## [What the task requires]
In the listing below, print exactly the lines from the first through the one that contains "[00:00:05.40 to 00:00:06.30]".
####################
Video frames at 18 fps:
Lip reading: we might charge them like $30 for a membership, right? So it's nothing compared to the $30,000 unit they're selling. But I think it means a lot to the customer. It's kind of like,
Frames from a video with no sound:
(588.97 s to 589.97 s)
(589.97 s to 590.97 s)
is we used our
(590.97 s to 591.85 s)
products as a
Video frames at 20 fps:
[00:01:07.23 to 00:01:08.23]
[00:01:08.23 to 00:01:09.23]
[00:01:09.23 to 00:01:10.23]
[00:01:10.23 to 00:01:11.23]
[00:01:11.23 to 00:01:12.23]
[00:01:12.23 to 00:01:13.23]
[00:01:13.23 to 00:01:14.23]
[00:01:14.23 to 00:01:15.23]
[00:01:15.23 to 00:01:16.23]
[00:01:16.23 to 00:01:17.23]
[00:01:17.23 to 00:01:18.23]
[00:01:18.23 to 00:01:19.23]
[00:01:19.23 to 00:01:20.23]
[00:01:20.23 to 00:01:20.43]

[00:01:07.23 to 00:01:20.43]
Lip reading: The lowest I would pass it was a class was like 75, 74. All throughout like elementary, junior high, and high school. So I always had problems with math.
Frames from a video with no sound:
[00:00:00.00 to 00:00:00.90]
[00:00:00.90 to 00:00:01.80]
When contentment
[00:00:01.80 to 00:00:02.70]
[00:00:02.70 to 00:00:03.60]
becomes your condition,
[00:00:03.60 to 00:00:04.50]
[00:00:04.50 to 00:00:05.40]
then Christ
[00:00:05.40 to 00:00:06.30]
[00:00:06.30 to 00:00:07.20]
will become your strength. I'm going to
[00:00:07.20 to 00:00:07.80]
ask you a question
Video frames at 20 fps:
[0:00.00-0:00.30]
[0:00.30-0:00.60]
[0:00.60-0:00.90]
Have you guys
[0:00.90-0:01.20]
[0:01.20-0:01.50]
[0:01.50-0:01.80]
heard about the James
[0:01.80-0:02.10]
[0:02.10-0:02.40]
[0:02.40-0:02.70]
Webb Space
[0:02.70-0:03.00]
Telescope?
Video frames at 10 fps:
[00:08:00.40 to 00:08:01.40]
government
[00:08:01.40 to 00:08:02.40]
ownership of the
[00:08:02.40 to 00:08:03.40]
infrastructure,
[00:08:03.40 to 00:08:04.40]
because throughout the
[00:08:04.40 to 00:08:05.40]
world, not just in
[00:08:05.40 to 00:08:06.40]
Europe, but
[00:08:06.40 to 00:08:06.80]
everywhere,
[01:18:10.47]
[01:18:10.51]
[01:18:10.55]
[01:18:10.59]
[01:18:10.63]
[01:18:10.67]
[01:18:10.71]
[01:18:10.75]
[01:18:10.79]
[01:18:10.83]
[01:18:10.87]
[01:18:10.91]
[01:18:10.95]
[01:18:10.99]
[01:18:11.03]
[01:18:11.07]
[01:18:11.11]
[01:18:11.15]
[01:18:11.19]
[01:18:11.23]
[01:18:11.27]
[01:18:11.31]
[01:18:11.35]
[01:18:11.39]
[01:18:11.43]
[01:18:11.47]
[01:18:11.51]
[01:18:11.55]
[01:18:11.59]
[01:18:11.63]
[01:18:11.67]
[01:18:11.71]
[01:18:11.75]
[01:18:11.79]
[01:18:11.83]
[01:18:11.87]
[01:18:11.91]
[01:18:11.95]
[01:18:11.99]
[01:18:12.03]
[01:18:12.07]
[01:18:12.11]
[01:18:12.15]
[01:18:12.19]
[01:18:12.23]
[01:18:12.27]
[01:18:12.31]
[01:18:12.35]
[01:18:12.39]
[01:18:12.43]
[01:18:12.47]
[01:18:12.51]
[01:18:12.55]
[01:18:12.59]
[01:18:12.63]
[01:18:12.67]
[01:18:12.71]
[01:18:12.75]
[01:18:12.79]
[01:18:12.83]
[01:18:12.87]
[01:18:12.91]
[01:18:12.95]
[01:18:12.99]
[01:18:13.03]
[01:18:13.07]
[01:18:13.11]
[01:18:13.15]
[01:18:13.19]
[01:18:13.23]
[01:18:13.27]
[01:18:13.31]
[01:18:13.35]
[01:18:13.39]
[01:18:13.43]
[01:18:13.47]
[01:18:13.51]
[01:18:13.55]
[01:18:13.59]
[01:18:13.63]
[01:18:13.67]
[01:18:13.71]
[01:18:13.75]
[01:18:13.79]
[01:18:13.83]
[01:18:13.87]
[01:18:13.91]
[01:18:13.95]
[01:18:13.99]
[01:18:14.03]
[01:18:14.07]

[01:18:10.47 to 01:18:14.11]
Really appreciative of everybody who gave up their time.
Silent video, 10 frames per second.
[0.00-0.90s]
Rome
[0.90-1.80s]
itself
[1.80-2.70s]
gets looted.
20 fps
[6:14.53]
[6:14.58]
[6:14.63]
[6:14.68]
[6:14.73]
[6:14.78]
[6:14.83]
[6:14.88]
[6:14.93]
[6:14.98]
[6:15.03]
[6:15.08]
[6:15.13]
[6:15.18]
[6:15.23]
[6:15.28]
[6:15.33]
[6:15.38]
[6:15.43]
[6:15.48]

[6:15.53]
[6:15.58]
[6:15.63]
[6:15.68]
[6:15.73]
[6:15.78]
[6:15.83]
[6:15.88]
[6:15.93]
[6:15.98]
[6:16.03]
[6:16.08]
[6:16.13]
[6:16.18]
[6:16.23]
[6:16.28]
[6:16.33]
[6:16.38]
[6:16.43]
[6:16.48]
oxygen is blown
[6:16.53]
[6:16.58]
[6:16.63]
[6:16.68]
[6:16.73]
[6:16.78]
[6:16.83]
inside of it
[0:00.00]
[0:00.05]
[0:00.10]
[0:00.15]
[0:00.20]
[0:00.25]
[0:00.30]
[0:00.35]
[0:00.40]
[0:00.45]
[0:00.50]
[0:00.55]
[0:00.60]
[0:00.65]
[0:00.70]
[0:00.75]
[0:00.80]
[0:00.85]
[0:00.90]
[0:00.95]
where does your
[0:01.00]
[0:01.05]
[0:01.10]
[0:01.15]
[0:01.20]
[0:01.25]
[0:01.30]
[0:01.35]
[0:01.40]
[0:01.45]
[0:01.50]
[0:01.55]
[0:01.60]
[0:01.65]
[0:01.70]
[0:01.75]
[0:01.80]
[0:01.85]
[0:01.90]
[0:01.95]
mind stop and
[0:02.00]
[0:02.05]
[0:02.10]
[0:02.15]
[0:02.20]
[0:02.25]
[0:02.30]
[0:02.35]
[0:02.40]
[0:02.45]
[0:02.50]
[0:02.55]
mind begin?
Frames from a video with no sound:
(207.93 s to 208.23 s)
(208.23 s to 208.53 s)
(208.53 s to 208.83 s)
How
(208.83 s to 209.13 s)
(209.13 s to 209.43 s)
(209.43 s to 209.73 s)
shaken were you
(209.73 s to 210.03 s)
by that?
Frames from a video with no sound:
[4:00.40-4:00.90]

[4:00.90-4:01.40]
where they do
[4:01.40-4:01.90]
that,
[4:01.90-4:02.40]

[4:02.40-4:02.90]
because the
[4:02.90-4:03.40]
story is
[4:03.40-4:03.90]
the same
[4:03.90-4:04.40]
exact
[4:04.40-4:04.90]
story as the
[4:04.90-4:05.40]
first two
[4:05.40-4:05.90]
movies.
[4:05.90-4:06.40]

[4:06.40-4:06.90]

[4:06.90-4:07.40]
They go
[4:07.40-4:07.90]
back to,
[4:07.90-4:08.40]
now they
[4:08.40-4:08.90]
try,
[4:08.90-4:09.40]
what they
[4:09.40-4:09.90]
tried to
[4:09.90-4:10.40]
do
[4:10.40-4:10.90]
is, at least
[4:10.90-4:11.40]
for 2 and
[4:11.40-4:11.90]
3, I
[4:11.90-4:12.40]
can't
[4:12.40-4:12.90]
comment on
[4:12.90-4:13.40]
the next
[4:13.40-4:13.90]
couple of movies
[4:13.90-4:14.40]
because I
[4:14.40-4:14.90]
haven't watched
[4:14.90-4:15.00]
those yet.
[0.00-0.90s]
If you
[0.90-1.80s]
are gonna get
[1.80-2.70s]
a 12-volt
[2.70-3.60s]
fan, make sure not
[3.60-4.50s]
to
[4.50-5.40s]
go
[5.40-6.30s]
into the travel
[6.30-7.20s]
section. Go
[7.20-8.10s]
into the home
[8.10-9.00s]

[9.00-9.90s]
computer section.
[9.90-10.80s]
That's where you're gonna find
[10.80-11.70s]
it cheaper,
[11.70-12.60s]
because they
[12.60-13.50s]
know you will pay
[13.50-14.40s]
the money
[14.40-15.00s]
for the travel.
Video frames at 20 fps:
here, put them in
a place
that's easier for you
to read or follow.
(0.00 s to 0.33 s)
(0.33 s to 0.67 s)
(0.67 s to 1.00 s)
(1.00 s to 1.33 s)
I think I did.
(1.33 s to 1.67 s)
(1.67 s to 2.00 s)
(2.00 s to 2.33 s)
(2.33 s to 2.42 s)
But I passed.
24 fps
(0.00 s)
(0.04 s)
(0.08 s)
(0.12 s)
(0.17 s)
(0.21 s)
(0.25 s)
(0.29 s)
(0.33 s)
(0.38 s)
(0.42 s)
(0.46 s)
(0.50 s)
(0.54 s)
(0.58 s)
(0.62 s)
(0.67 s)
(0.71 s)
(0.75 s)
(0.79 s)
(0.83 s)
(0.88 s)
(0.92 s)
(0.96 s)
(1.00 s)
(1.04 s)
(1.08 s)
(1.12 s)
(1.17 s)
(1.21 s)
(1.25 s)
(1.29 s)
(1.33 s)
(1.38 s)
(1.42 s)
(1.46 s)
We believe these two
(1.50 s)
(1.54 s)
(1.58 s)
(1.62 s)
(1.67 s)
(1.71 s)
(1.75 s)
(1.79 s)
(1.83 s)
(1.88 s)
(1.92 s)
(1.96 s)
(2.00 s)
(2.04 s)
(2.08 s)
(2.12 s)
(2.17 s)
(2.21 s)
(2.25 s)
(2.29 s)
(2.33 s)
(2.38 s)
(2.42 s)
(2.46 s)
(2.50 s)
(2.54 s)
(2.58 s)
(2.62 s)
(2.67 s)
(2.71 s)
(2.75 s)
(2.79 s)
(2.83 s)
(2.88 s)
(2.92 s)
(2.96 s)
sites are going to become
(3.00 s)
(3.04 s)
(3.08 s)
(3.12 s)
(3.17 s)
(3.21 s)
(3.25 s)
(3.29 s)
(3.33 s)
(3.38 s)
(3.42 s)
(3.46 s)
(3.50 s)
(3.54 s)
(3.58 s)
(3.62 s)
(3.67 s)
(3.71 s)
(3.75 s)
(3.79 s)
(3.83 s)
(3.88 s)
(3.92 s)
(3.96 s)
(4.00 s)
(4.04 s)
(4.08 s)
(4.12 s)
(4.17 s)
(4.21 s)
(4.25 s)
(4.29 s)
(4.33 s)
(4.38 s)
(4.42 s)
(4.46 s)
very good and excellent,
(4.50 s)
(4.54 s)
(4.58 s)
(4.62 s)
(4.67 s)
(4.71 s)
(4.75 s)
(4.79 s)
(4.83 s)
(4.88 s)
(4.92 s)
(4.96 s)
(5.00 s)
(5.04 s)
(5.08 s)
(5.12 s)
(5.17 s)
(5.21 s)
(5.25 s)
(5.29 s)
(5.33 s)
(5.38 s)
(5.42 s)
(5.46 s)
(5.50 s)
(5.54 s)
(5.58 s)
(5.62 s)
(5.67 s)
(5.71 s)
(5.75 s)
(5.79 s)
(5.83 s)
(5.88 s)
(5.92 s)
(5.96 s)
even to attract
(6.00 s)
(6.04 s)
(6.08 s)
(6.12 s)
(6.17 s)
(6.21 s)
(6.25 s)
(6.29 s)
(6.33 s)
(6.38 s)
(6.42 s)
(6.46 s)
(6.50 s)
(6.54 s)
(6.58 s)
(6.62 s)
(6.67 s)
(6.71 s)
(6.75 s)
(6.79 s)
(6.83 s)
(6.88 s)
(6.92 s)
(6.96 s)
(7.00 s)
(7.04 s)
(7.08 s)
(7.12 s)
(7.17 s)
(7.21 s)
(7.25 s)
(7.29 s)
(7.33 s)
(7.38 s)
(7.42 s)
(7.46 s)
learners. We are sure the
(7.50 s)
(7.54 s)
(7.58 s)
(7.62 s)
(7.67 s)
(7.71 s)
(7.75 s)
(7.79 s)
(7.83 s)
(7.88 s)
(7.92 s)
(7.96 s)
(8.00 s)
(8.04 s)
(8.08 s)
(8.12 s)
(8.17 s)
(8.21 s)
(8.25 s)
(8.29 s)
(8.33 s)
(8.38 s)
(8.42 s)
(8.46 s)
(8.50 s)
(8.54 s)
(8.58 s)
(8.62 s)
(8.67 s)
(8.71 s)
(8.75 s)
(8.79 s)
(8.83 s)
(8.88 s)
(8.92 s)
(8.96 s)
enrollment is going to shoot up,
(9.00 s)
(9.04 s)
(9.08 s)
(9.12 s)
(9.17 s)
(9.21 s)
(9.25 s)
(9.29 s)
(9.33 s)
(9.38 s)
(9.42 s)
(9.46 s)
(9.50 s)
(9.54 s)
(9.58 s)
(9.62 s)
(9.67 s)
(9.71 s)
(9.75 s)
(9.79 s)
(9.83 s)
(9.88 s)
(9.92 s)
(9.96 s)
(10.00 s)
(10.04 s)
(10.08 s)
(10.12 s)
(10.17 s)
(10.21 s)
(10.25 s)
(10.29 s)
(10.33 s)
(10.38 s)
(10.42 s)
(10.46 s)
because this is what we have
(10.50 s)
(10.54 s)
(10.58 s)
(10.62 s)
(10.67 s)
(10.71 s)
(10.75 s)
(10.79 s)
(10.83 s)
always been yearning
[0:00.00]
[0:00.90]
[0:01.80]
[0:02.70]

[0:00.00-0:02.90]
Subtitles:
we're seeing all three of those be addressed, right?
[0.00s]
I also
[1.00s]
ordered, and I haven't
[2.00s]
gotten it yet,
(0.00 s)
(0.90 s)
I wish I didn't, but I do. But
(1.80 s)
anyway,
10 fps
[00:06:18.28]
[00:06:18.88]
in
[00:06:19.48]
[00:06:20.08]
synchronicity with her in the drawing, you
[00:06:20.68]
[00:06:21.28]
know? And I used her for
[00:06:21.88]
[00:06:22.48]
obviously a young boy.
####################
## [Task solution]
Video frames at 18 fps:
Lip reading: we might charge them like $30 for a membership, right? So it's nothing compared to the $30,000 unit they're selling. But I think it means a lot to the customer. It's kind of like,
Frames from a video with no sound:
(588.97 s to 589.97 s)
(589.97 s to 590.97 s)
is we used our
(590.97 s to 591.85 s)
products as a
Video frames at 20 fps:
[00:01:07.23 to 00:01:08.23]
[00:01:08.23 to 00:01:09.23]
[00:01:09.23 to 00:01:10.23]
[00:01:10.23 to 00:01:11.23]
[00:01:11.23 to 00:01:12.23]
[00:01:12.23 to 00:01:13.23]
[00:01:13.23 to 00:01:14.23]
[00:01:14.23 to 00:01:15.23]
[00:01:15.23 to 00:01:16.23]
[00:01:16.23 to 00:01:17.23]
[00:01:17.23 to 00:01:18.23]
[00:01:18.23 to 00:01:19.23]
[00:01:19.23 to 00:01:20.23]
[00:01:20.23 to 00:01:20.43]

[00:01:07.23 to 00:01:20.43]
Lip reading: The lowest I would pass it was a class was like 75, 74. All throughout like elementary, junior high, and high school. So I always had problems with math.
Frames from a video with no sound:
[00:00:00.00 to 00:00:00.90]
[00:00:00.90 to 00:00:01.80]
When contentment
[00:00:01.80 to 00:00:02.70]
[00:00:02.70 to 00:00:03.60]
becomes your condition,
[00:00:03.60 to 00:00:04.50]
[00:00:04.50 to 00:00:05.40]
then Christ
[00:00:05.40 to 00:00:06.30]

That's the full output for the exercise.